▶ **What this task involves**
Print the data exactly as written, line for line, and leave its pictures behind.

▶ **Provided material**
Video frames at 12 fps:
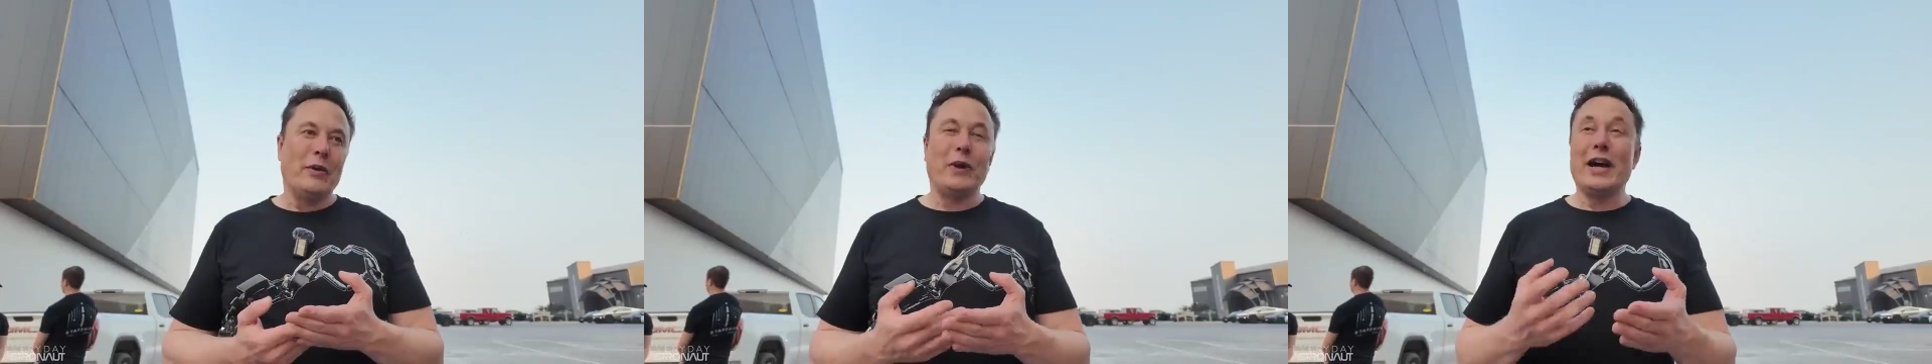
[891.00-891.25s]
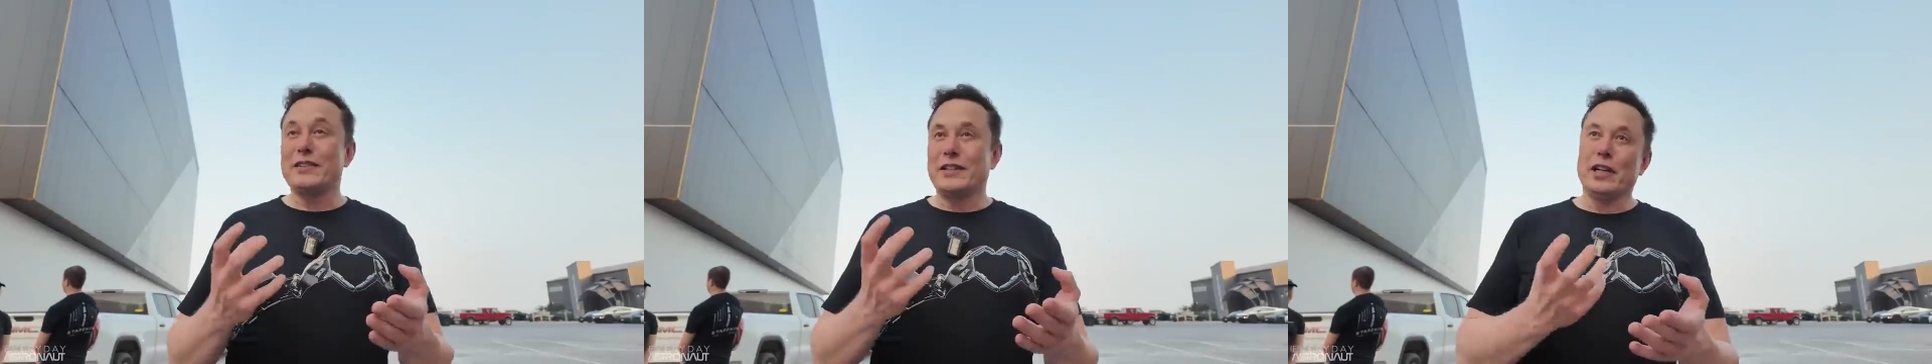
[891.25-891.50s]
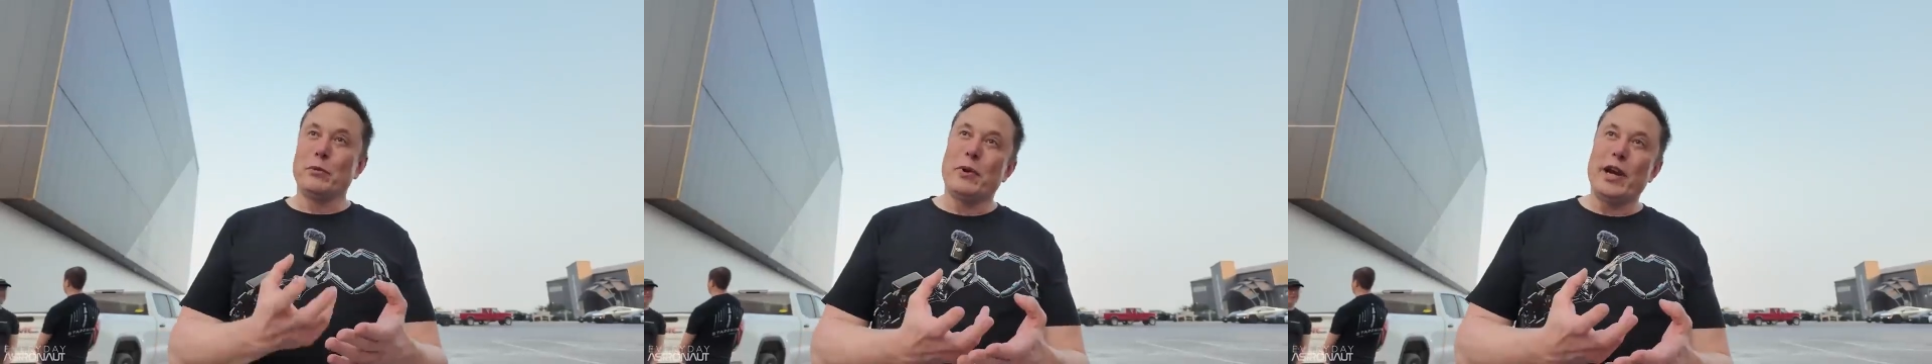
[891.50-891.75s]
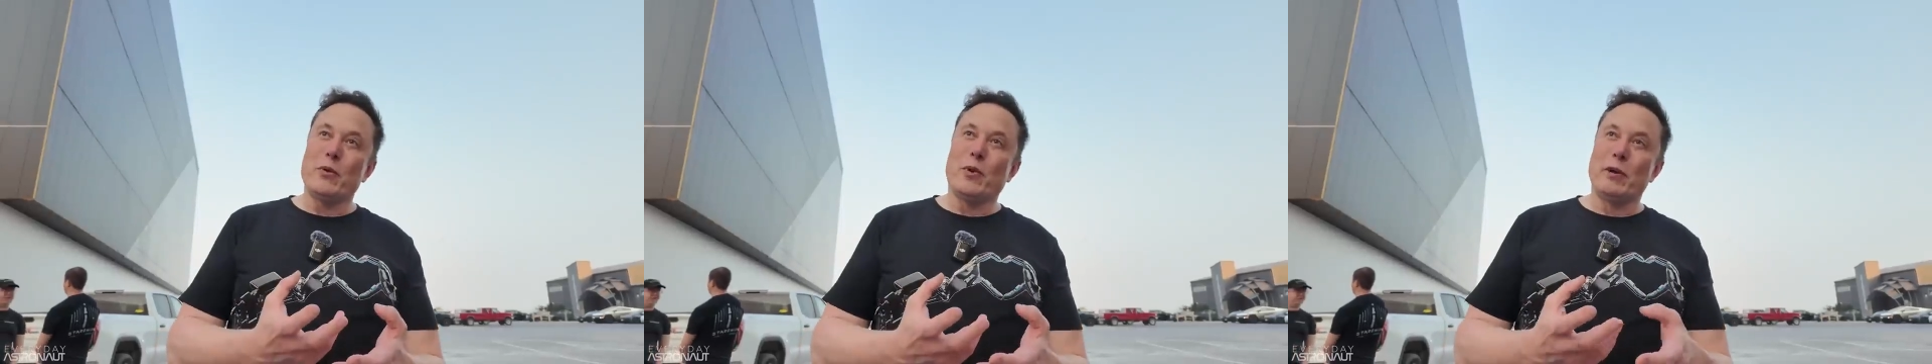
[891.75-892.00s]
and we accidentally
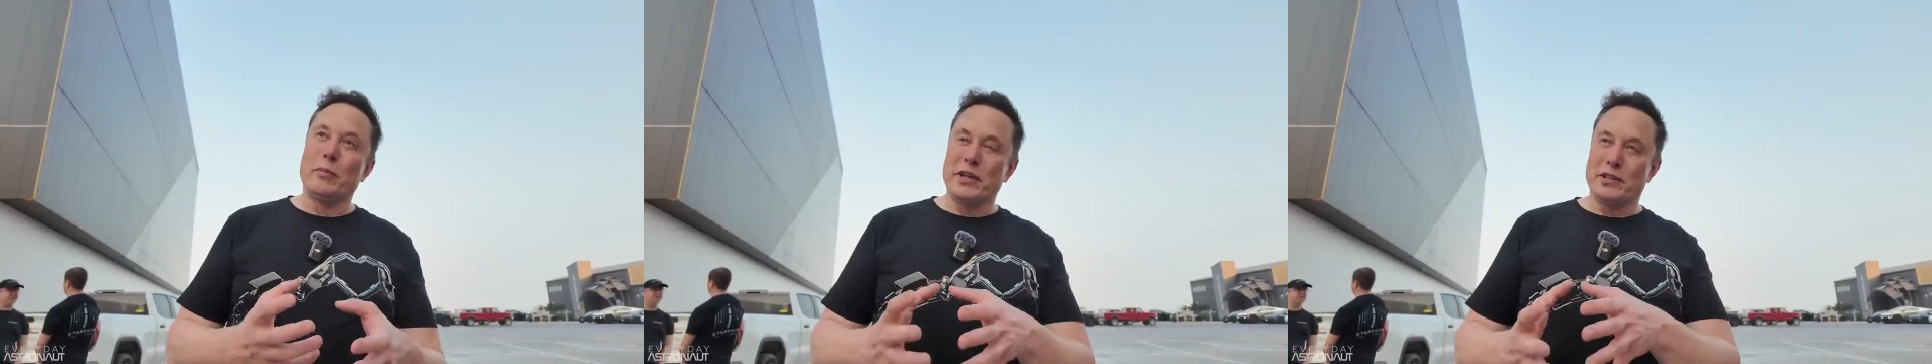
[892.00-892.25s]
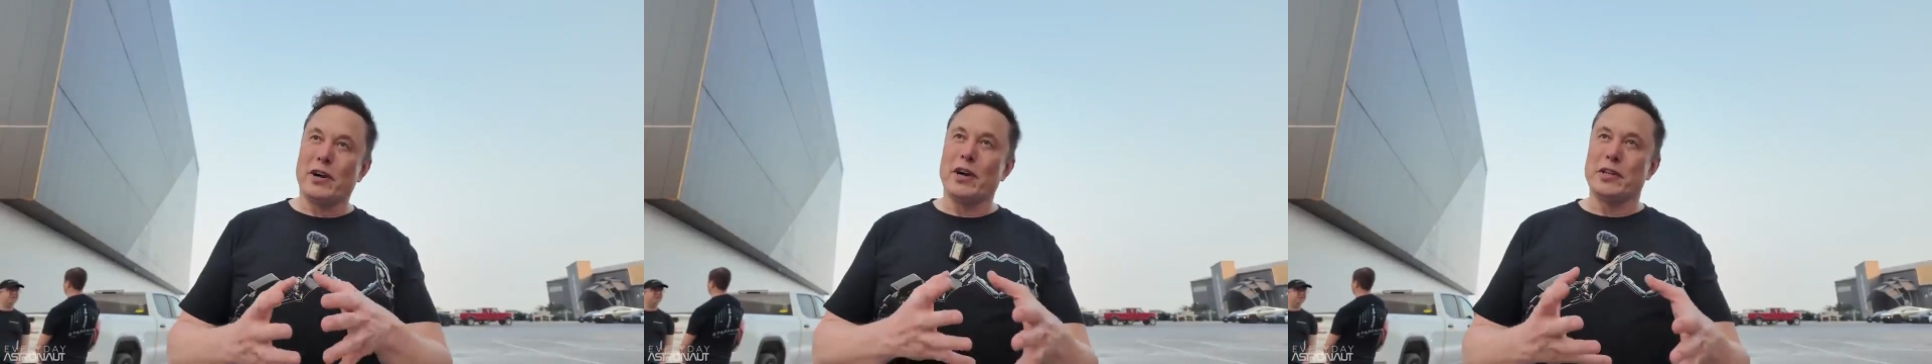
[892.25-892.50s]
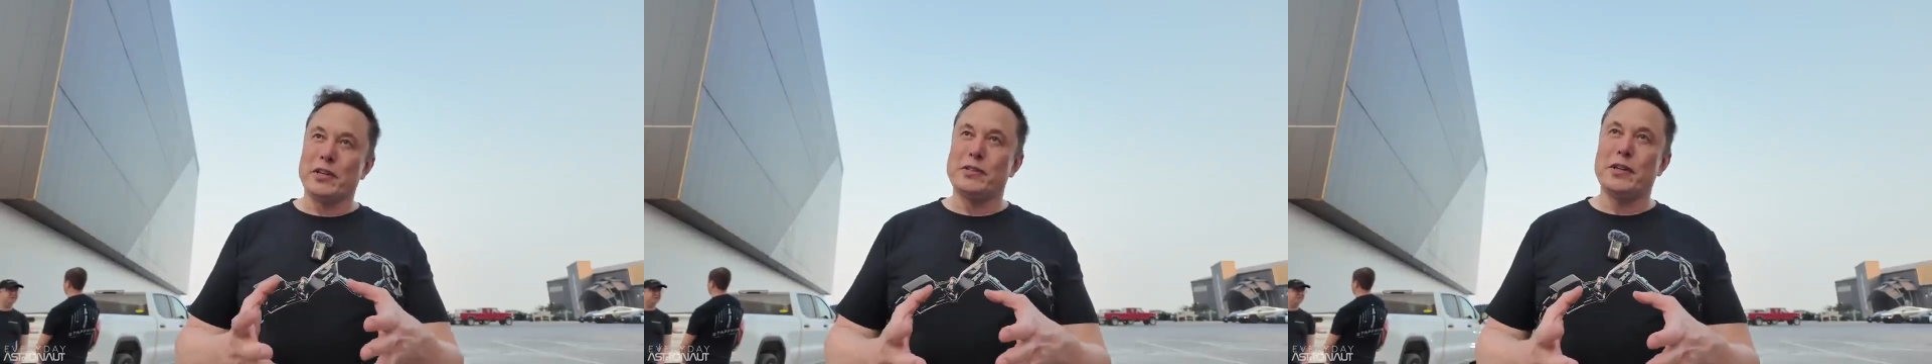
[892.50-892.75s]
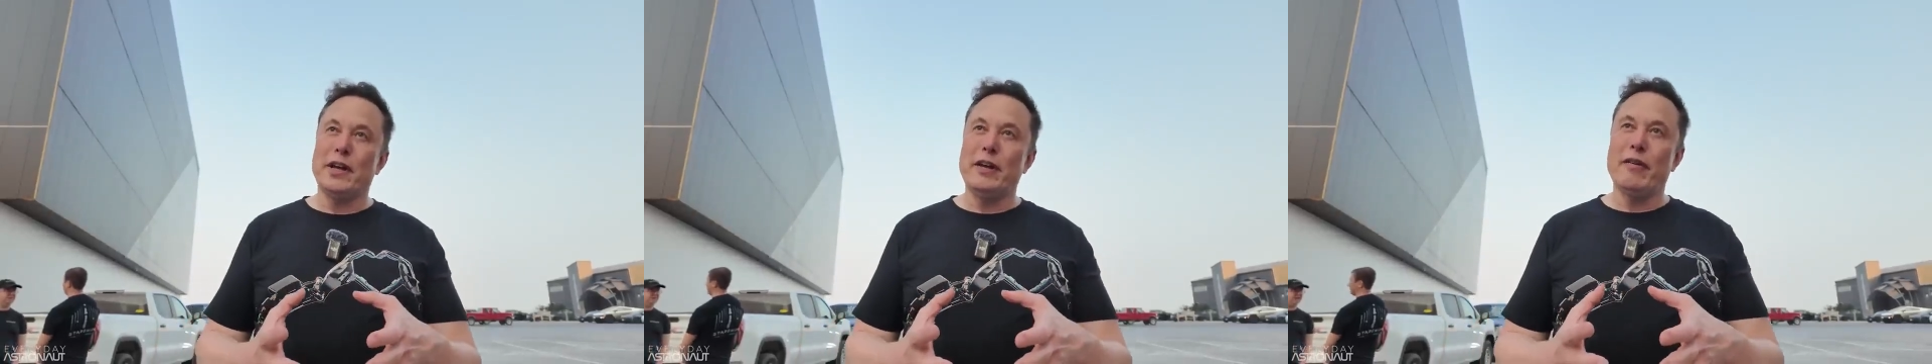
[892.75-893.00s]
break one, but it's hard to
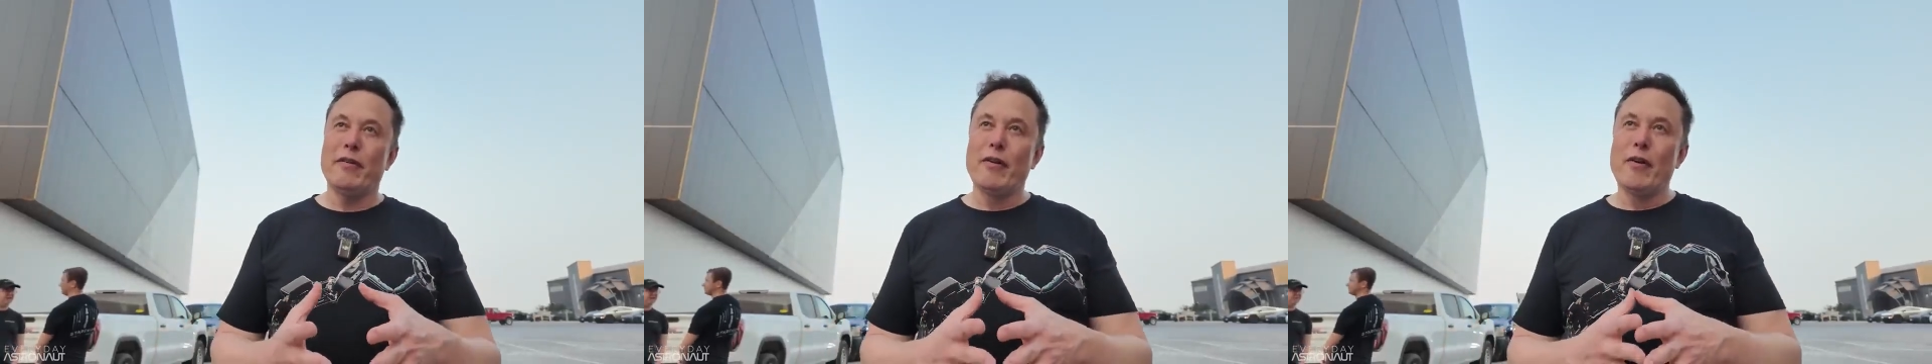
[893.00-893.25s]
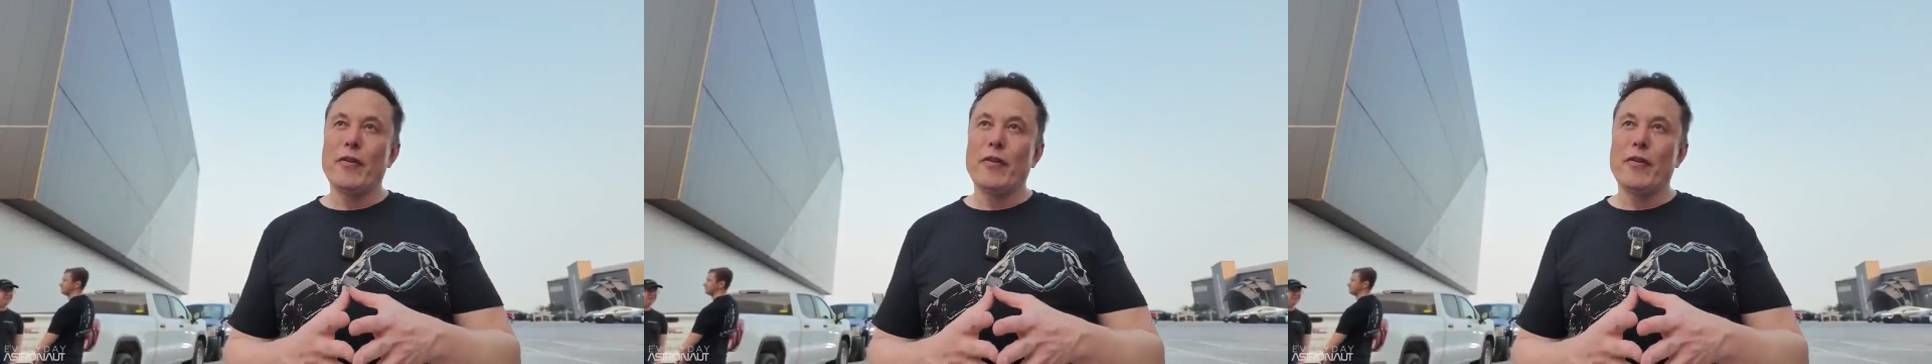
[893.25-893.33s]
see,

▶ **Result for this exercise**
Video frames at 12 fps:
[891.00-891.25s]
[891.25-891.50s]
[891.50-891.75s]
[891.75-892.00s]
and we accidentally
[892.00-892.25s]
[892.25-892.50s]
[892.50-892.75s]
[892.75-893.00s]
break one, but it's hard to
[893.00-893.25s]
[893.25-893.33s]
see,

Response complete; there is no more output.